I want to compare the performance of different BERT models when fine tuning on my tweets corpus. Here is part of the code I am using for that :
tokenizer = AutoTokenizer.from_pretrained(
"bert-base-uncased", padding='max_length', truncation=True)
model = TFAutoModelForSequenceClassification.from_pretrained(
'bert-base-uncased', num_labels=2)
model2 = TFAutoModelForSequenceClassification.from_pretrained(
'vinai/bertweet-base', num_labels=2)
opt = Adam(learning_rate=lr_scheduler)
loss = tf.keras.losses.SparseCategoricalCrossentropy(from_logits=True)
#loss = tf.keras.losses.CategoricalCrossentropy()
with tf.device('/gpu:0'):
model2.compile(optimizer=opt, loss=loss, metrics=[my_metric])

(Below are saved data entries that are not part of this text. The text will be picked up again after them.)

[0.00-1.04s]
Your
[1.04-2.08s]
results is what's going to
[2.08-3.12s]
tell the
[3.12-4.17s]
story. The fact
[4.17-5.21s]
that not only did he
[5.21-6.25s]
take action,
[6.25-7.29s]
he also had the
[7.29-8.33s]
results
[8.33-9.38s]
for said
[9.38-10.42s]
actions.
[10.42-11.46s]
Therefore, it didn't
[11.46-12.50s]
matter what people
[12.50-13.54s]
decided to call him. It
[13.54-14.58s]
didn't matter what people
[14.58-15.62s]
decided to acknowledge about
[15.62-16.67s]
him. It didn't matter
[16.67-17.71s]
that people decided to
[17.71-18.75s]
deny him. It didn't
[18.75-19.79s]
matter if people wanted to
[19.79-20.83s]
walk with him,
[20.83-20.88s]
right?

click.secho('Fine tunning the BERTweet model',fg='yellow',bold=True)
model2.fit(
tf_train_dataset,
validation_data=tf_test_dataset,
epochs=num_epochs,
class_weight=class_weights
)
with tf.device('/gpu:0'):
model.compile(optimizer=opt, loss=loss, metrics=[my_metric])

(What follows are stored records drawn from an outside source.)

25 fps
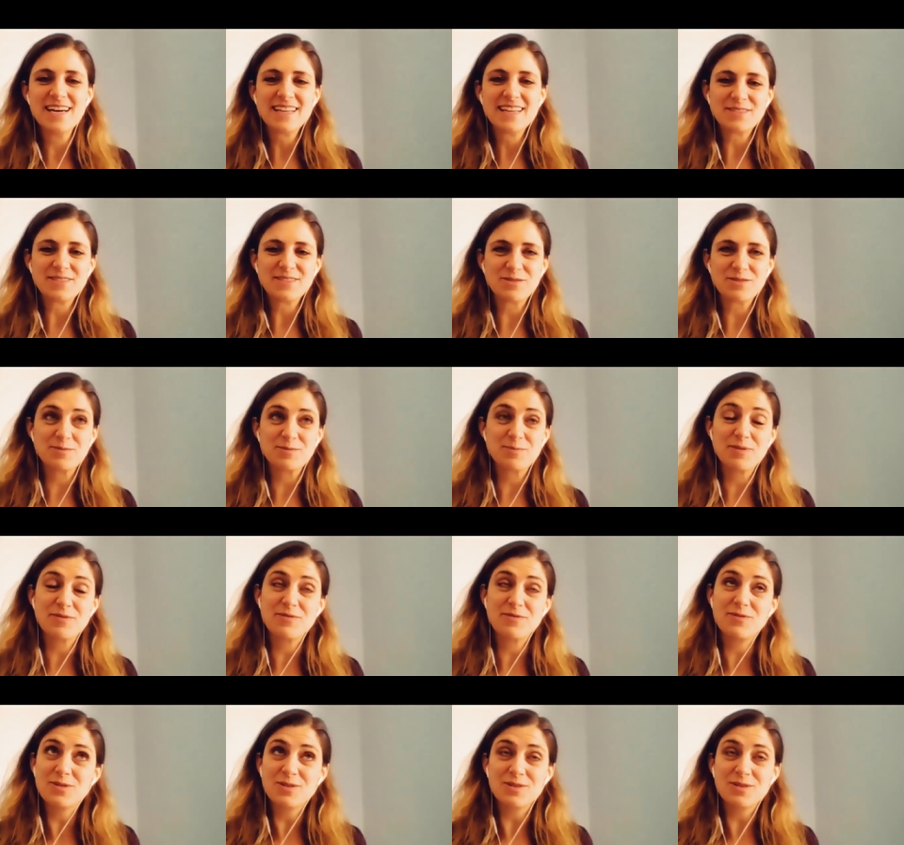This was
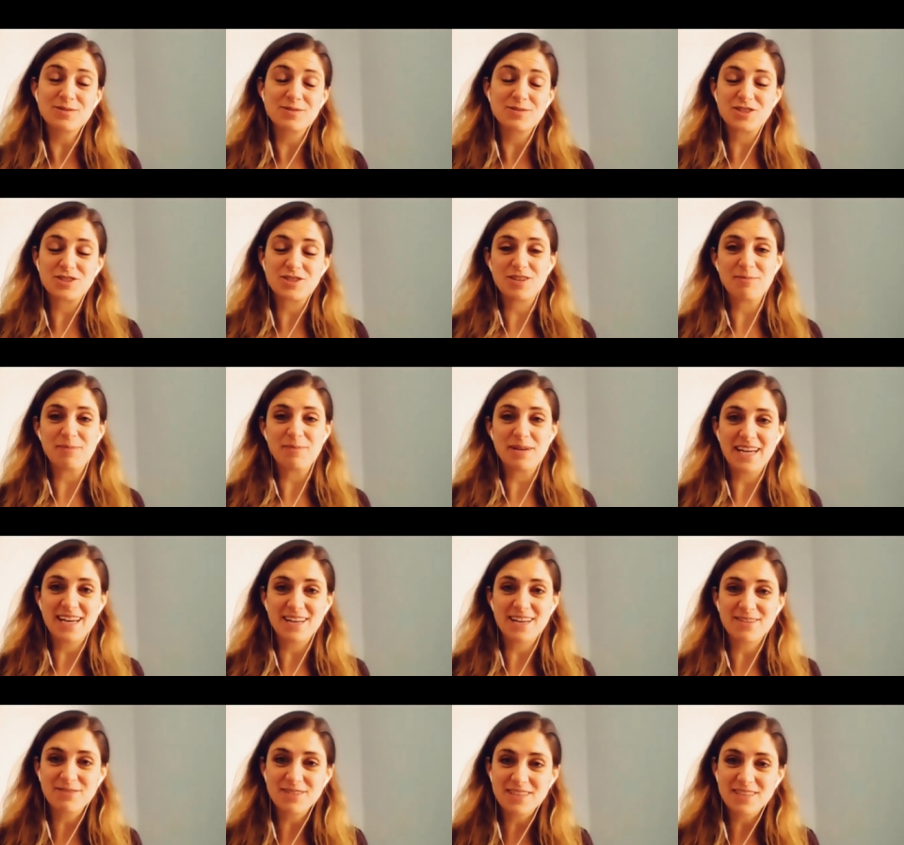before streaming
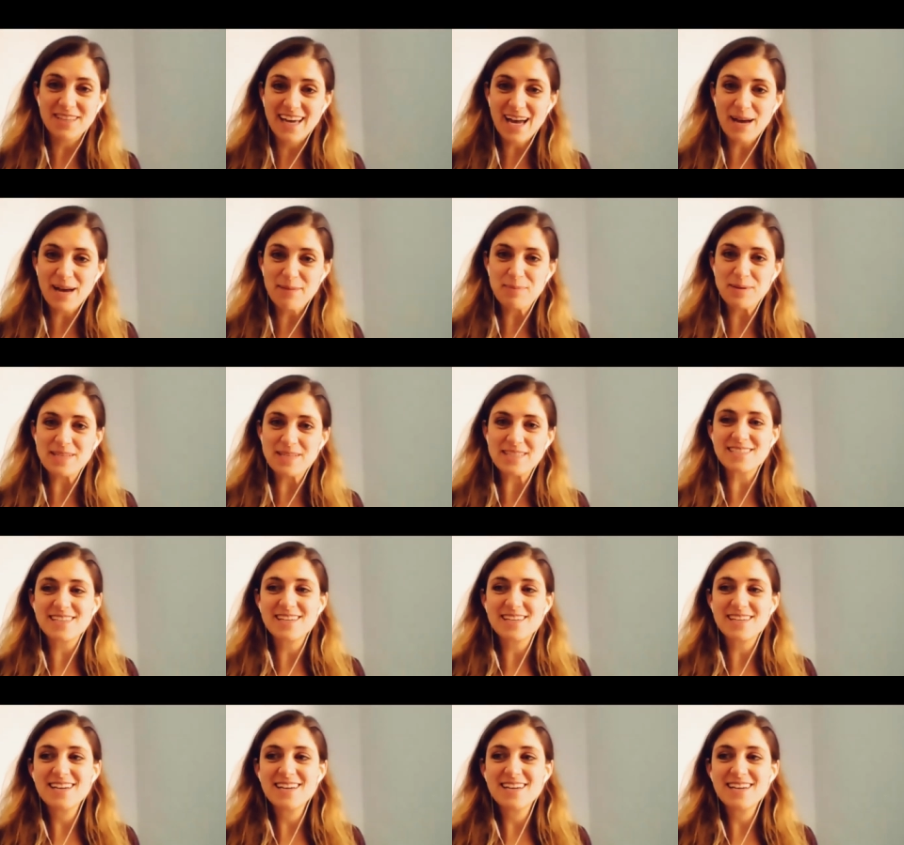had really happened,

click.secho('Fine tunning the BERTbase model',fg='yellow',bold=True)
model.fit(
tf_train_dataset,
validation_data=tf_test_dataset,
epochs=num_epochs+1,
class_weight=class_weights
)
Then I plot the ROC and PR curves as follows :
preds = model.predict(tf_test_dataset)
predictions = tf.math.softmax(preds.logits, axis=-1)
predictions2=np.array(predictions)[:,1]
lr_probs=predictions2
# %% EVALUATION PERFORMANCE tweetbert:
preds = model2.predict(tf_test_dataset)
predictions = tf.math.softmax(preds.logits, axis=-1)

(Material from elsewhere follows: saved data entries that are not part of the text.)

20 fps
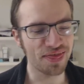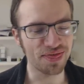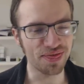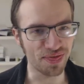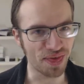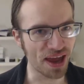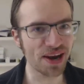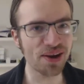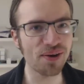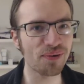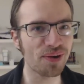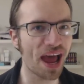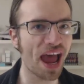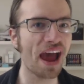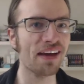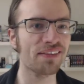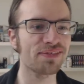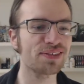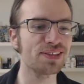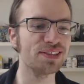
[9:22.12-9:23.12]
they don't
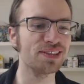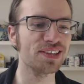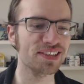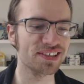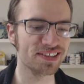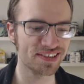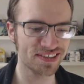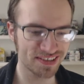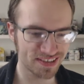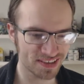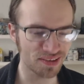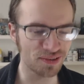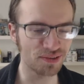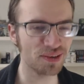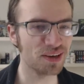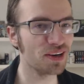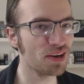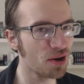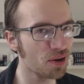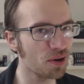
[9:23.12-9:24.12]
have to just
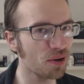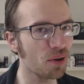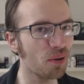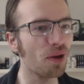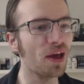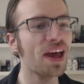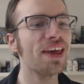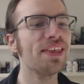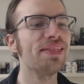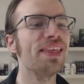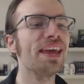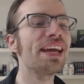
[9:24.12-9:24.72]
go, no, no, no,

predictions2=np.array(predictions)[:,1]
lr_probs_2=predictions2
preds = model.predict(tf_test_dataset)
predictions = tf.math.softmax(preds.logits, axis=-1)
predictions2=np.array(predictions)[:,1]
lr_probs=predictions2
# %% EVALUATION PERFORMANCE tweetbert:
preds = model2.predict(tf_test_dataset)
predictions = tf.math.softmax(preds.logits, axis=-1)
predictions2=np.array(predictions)[:,1]
lr_probs_2=predictions2
from sklearn.metrics import roc_curve, confusion_matrix, auc
import matplotlib.pyplot as plt
from matplotlib.pyplot import figure
figure(figsize=(8, 6), dpi=80)
fpr, tpr, thresh = roc_curve(test["classify"], lr_probs)
auc = metrics.roc_auc_score(test["classify"], lr_probs)
plt.plot(fpr,tpr,label="BERT, auc="+str(round(auc,3)))
fpr, tpr, thresh = roc_curve(test["classify"], lr_probs_2)
auc = metrics.roc_auc_score(test["classify"], lr_probs_2)
plt.plot(fpr,tpr,label="BERTweet, auc="+str(round(auc,3)))
What happens is that I only obtain logical performance in the model that I fine tune first (independently on whether this is bert-base or bertweet). The second one always gives a nonsensical AUC of around 30. The problem does not come from the prediction or plotting as already when fine tuning the reported accuracy of tensorflow is very low…
Also, I believe compiling the models right before calling the fit should be the way to go? Is there something I am missing?